**Exercise details:** What is needed here is every entry, retyped exactly.

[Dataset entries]
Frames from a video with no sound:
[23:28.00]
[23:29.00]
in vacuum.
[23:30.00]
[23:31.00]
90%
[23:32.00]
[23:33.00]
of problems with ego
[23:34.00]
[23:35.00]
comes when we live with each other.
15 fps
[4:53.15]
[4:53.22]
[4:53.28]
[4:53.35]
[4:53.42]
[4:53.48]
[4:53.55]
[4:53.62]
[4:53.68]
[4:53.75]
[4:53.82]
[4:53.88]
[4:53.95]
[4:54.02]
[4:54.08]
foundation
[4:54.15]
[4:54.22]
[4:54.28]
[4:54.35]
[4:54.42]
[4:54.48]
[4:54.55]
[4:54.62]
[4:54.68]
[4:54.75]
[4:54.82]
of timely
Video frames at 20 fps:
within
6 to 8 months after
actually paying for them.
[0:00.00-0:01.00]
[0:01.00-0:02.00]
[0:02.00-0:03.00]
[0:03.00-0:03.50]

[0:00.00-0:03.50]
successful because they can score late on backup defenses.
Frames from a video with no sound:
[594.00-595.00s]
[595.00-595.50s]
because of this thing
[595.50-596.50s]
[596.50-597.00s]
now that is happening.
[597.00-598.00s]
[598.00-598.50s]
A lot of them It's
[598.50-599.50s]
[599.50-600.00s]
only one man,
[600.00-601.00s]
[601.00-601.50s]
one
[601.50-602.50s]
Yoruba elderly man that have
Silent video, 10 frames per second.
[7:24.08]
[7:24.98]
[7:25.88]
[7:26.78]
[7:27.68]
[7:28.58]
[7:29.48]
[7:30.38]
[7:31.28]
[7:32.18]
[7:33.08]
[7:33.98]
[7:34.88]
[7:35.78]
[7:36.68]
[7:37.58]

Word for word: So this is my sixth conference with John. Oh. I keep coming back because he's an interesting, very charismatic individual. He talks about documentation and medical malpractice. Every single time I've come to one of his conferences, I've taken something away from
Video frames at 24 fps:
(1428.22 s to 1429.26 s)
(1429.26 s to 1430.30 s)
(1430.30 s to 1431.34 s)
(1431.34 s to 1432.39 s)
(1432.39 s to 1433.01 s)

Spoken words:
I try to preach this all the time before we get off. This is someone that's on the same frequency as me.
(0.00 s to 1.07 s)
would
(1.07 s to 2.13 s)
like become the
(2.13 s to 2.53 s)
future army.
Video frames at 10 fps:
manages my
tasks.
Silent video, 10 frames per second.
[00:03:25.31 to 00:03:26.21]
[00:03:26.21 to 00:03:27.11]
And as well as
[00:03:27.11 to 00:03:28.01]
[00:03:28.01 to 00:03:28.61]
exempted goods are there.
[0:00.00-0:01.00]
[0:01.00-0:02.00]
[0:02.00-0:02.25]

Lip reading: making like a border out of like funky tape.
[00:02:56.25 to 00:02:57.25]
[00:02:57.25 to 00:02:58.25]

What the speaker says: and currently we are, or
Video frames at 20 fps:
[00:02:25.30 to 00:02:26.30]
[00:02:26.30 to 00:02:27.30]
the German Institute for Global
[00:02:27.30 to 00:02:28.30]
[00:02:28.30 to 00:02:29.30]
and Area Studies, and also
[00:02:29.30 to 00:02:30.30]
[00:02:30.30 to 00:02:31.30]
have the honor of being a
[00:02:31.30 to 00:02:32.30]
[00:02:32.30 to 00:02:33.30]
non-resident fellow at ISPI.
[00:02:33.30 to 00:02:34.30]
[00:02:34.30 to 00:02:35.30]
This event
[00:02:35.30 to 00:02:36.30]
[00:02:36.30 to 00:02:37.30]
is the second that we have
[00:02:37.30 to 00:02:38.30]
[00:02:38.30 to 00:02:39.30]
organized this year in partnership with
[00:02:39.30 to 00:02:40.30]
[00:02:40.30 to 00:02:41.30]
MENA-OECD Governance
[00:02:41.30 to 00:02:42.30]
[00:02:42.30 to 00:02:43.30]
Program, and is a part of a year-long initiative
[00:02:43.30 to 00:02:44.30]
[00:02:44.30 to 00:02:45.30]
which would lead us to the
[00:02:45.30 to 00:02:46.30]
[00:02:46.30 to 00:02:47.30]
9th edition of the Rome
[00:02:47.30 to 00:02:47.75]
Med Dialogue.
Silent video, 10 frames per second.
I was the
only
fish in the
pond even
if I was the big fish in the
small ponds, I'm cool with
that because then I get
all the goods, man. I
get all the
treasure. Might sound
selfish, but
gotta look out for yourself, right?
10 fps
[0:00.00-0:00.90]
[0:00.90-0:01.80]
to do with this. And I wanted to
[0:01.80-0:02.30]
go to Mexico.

**Reply to the task:**
Frames from a video with no sound:
[23:28.00]
[23:29.00]
in vacuum.
[23:30.00]
[23:31.00]
90%
[23:32.00]
[23:33.00]
of problems with ego
[23:34.00]
[23:35.00]
comes when we live with each other.
15 fps
[4:53.15]
[4:53.22]
[4:53.28]
[4:53.35]
[4:53.42]
[4:53.48]
[4:53.55]
[4:53.62]
[4:53.68]
[4:53.75]
[4:53.82]
[4:53.88]
[4:53.95]
[4:54.02]
[4:54.08]
foundation
[4:54.15]
[4:54.22]
[4:54.28]
[4:54.35]
[4:54.42]
[4:54.48]
[4:54.55]
[4:54.62]
[4:54.68]
[4:54.75]
[4:54.82]
of timely
Video frames at 20 fps:
within
6 to 8 months after
actually paying for them.
[0:00.00-0:01.00]
[0:01.00-0:02.00]
[0:02.00-0:03.00]
[0:03.00-0:03.50]

[0:00.00-0:03.50]
successful because they can score late on backup defenses.
Frames from a video with no sound:
[594.00-595.00s]
[595.00-595.50s]
because of this thing
[595.50-596.50s]
[596.50-597.00s]
now that is happening.
[597.00-598.00s]
[598.00-598.50s]
A lot of them It's
[598.50-599.50s]
[599.50-600.00s]
only one man,
[600.00-601.00s]
[601.00-601.50s]
one
[601.50-602.50s]
Yoruba elderly man that have
Silent video, 10 frames per second.
[7:24.08]
[7:24.98]
[7:25.88]
[7:26.78]
[7:27.68]
[7:28.58]
[7:29.48]
[7:30.38]
[7:31.28]
[7:32.18]
[7:33.08]
[7:33.98]
[7:34.88]
[7:35.78]
[7:36.68]
[7:37.58]

Word for word: So this is my sixth conference with John. Oh. I keep coming back because he's an interesting, very charismatic individual. He talks about documentation and medical malpractice. Every single time I've come to one of his conferences, I've taken something away from
Video frames at 24 fps:
(1428.22 s to 1429.26 s)
(1429.26 s to 1430.30 s)
(1430.30 s to 1431.34 s)
(1431.34 s to 1432.39 s)
(1432.39 s to 1433.01 s)

Spoken words:
I try to preach this all the time before we get off. This is someone that's on the same frequency as me.
(0.00 s to 1.07 s)
would
(1.07 s to 2.13 s)
like become the
(2.13 s to 2.53 s)
future army.
Video frames at 10 fps:
manages my
tasks.
Silent video, 10 frames per second.
[00:03:25.31 to 00:03:26.21]
[00:03:26.21 to 00:03:27.11]
And as well as
[00:03:27.11 to 00:03:28.01]
[00:03:28.01 to 00:03:28.61]
exempted goods are there.
[0:00.00-0:01.00]
[0:01.00-0:02.00]
[0:02.00-0:02.25]

Lip reading: making like a border out of like funky tape.
[00:02:56.25 to 00:02:57.25]
[00:02:57.25 to 00:02:58.25]

What the speaker says: and currently we are, or
Video frames at 20 fps:
[00:02:25.30 to 00:02:26.30]
[00:02:26.30 to 00:02:27.30]
the German Institute for Global
[00:02:27.30 to 00:02:28.30]
[00:02:28.30 to 00:02:29.30]
and Area Studies, and also
[00:02:29.30 to 00:02:30.30]
[00:02:30.30 to 00:02:31.30]
have the honor of being a
[00:02:31.30 to 00:02:32.30]
[00:02:32.30 to 00:02:33.30]
non-resident fellow at ISPI.
[00:02:33.30 to 00:02:34.30]
[00:02:34.30 to 00:02:35.30]
This event
[00:02:35.30 to 00:02:36.30]
[00:02:36.30 to 00:02:37.30]
is the second that we have
[00:02:37.30 to 00:02:38.30]
[00:02:38.30 to 00:02:39.30]
organized this year in partnership with
[00:02:39.30 to 00:02:40.30]
[00:02:40.30 to 00:02:41.30]
MENA-OECD Governance
[00:02:41.30 to 00:02:42.30]
[00:02:42.30 to 00:02:43.30]
Program, and is a part of a year-long initiative
[00:02:43.30 to 00:02:44.30]
[00:02:44.30 to 00:02:45.30]
which would lead us to the
[00:02:45.30 to 00:02:46.30]
[00:02:46.30 to 00:02:47.30]
9th edition of the Rome
[00:02:47.30 to 00:02:47.75]
Med Dialogue.
Silent video, 10 frames per second.
I was the
only
fish in the
pond even
if I was the big fish in the
small ponds, I'm cool with
that because then I get
all the goods, man. I
get all the
treasure. Might sound
selfish, but
gotta look out for yourself, right?
10 fps
[0:00.00-0:00.90]
[0:00.90-0:01.80]
to do with this. And I wanted to
[0:01.80-0:02.30]
go to Mexico.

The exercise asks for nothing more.